Um trilhão de bactérias em um único tronco
O estudo foi conduzido por Jonathan Gewirtzman, ecólogo da Universidade de Yale, e mapeou pela primeira vez o microbioma interno de 150 árvores de 16 espécies diferentes. O resultado surpreendeu: um único tronco maduro pode abrigar até um trilhão de bactérias.
Essas comunidades microbianas não são homogêneas — variam entre espécies e até entre as diferentes camadas do tronco. Gewirtzman explicou que “o que vive dentro das árvores é muito diferente do que encontramos em qualquer outro lugar da floresta”. Em muitos casos, a composição microbiana do interior dos troncos se assemelha mais à de pântanos do que à de ecossistemas secos, o que ajuda a explicar a presença de microrganismos anaeróbicos — aqueles que vivem sem oxigênio.
Essa constatação sugere que as árvores, longe de serem estruturas inertes, são ecossistemas complexos e vivos, com uma microbiota interna que interage ativamente com o ambiente e potencialmente influencia o balanço climático global.
Do cerne à casca: como foi feito o mapeamento
Para identificar essa vida invisível, os pesquisadores perfuraram troncos de árvores vivas e extraíram amostras cilíndricas que foram congeladas imediatamente, preservando a atividade microbiana. As amostras foram divididas entre a albura (camada intermediária) e o cerne (região mais interna).
Em seguida, as madeiras congeladas foram moídas e analisadas em laboratório para identificar quais bactérias estavam presentes em cada camada. Os cientistas também mediram as emissões de metano e óxido nitroso diretamente dos orifícios selados, o que permitiu avaliar o nível de atividade microbiana e a produção de gases de efeito estufa dentro dos troncos.
O método inovador revelou um mapa detalhado das comunidades internas das árvores — um tipo de “cartografia biológica” que ajuda a entender como essas populações vivem, respiram e interagem com o ambiente externo.
As produtoras de metano escondidas no coração das árvores
O achado mais marcante foi a presença de bactérias anaeróbicas produtoras de metano no cerne das árvores. Esses microrganismos, típicos de ambientes saturados e sem oxigênio como os pântanos, demonstraram estar adaptados ao ambiente úmido e fechado da madeira profunda.
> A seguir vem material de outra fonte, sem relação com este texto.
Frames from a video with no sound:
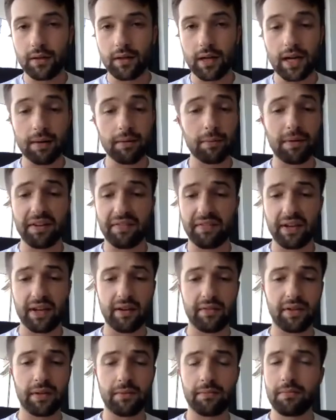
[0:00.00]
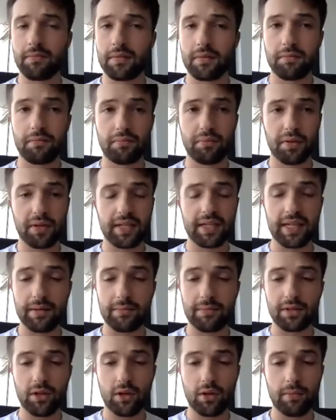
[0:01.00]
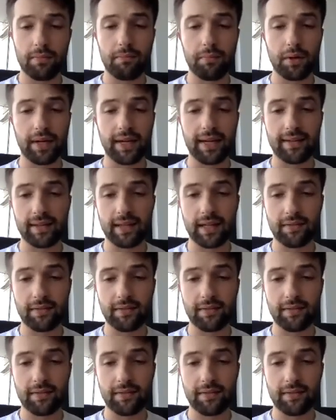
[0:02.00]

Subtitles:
I'm a big fan of him. Pretty damn solid bookend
Além disso, os cientistas observaram que certas bactérias mais próximas da superfície podem consumir parte do metano gerado no interior, agindo como um sistema natural de compensação. No entanto, o equilíbrio entre produção e consumo ainda é incerto — e os dados indicam que tanto as camadas internas quanto externas podem contribuir para o total de gases emitidos pelas florestas.
Segundo a Scientific American, essas novas evidências “devem ser consideradas nos cálculos científicos sobre o impacto climático das árvores”, já que o papel delas pode ser mais ambíguo e dinâmico do que se imaginava.
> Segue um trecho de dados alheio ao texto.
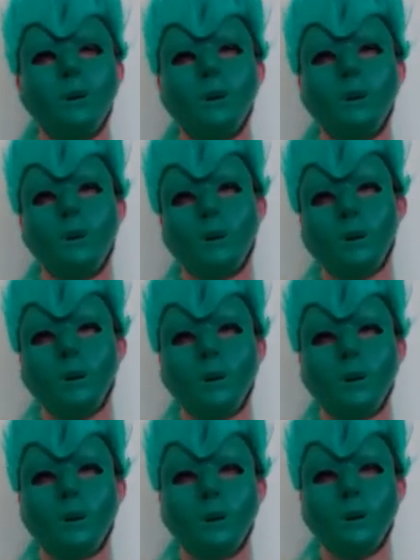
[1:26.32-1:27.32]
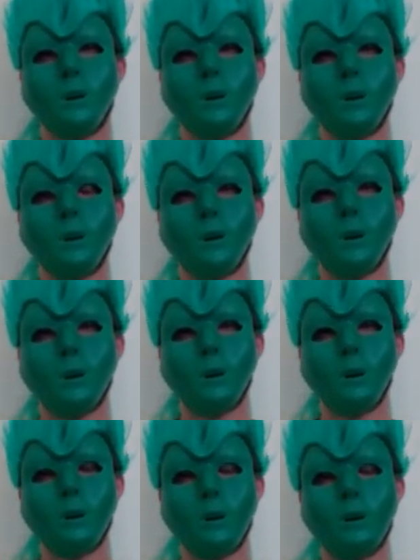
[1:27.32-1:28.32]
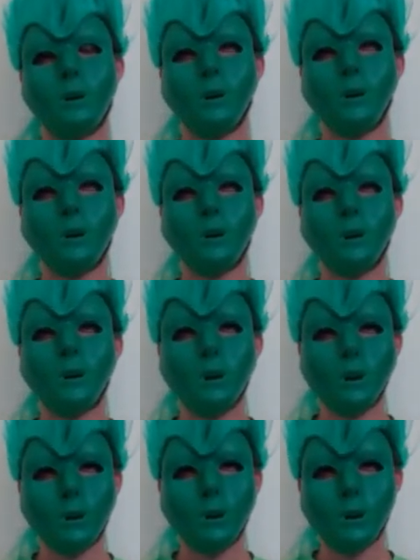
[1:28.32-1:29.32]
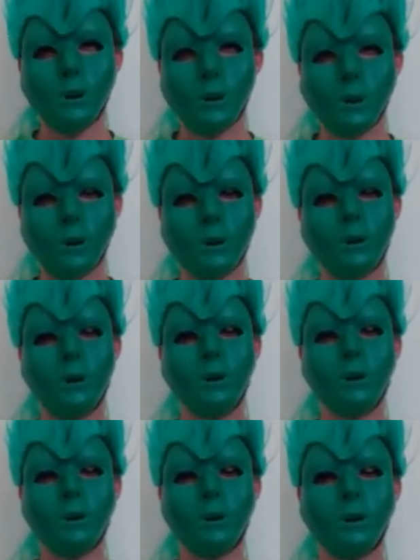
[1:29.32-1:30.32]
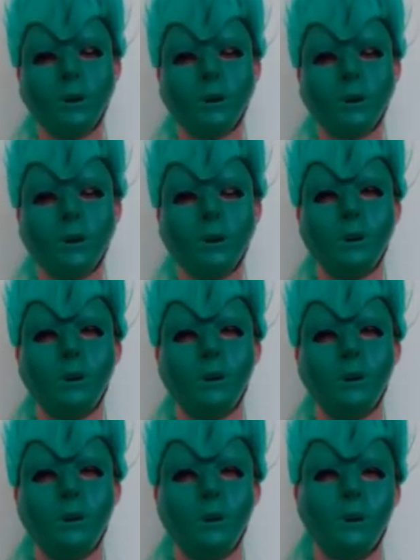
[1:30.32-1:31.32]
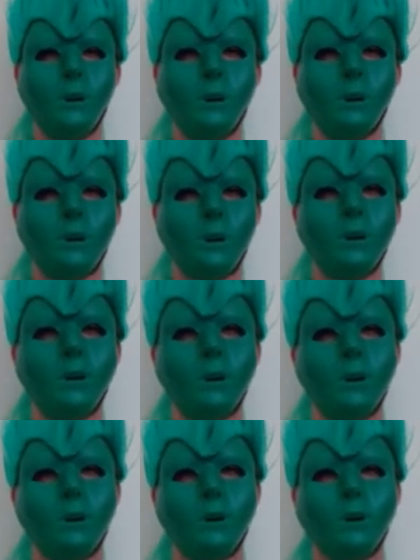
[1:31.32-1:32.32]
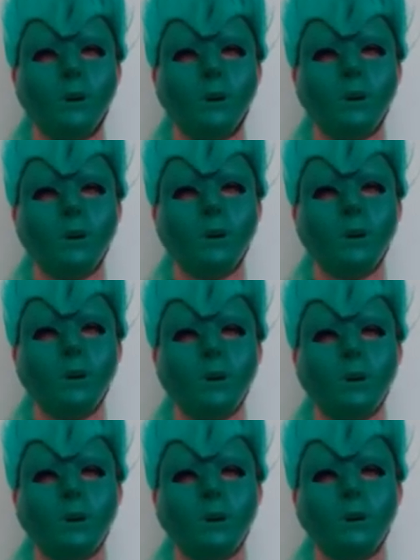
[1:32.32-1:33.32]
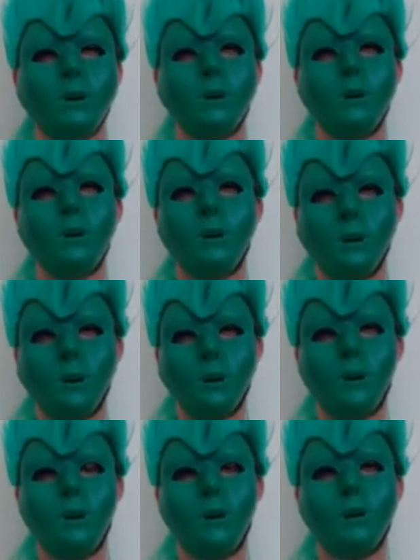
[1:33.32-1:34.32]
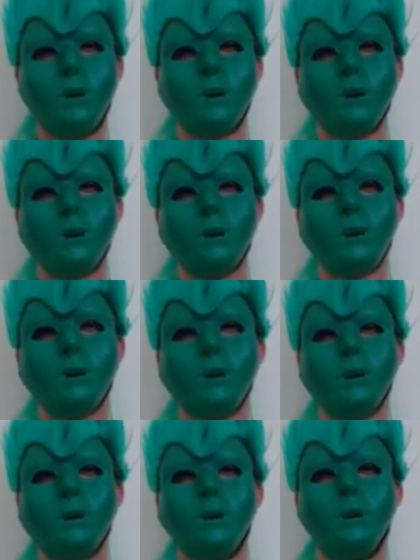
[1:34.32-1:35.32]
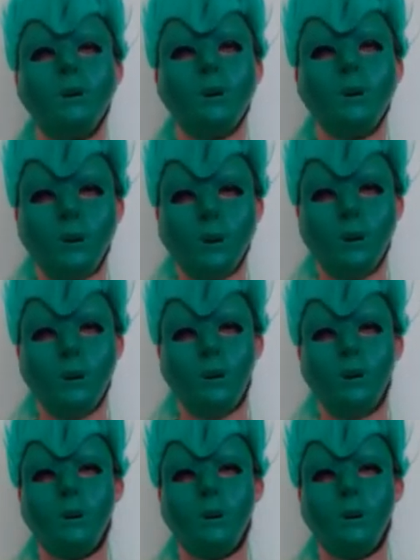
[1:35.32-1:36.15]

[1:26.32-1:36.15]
That person that they chose not to PM watches them every day, all day.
Consequências para a agricultura e o manejo ambiental
A microbiologista Sharon Lafferty Doty, da Universidade de Washington, destacou que o estudo é pioneiro por comparar diretamente o interior e o exterior da madeira — uma abordagem rara na biologia vegetal. Ela também alertou que os produtos químicos agrícolas modernos podem prejudicar essas comunidades microbianas, comprometendo funções ecológicas essenciais.
Compreender e preservar o microbioma interno das árvores pode, portanto, ser vital não apenas para a saúde das florestas, mas também para o desenvolvimento de estratégias agrícolas sustentáveis e políticas mais precisas de redução de emissões.
Gewirtzman e sua equipe acreditam que, no futuro, será possível identificar e potencializar bactérias benéficas, criando sistemas florestais e agrícolas mais resilientes. A pesquisa abre uma nova fronteira no estudo das interações entre plantas e microrganismos — e sugere que o coração das árvores pode esconder respostas fundamentais para o clima da Terra.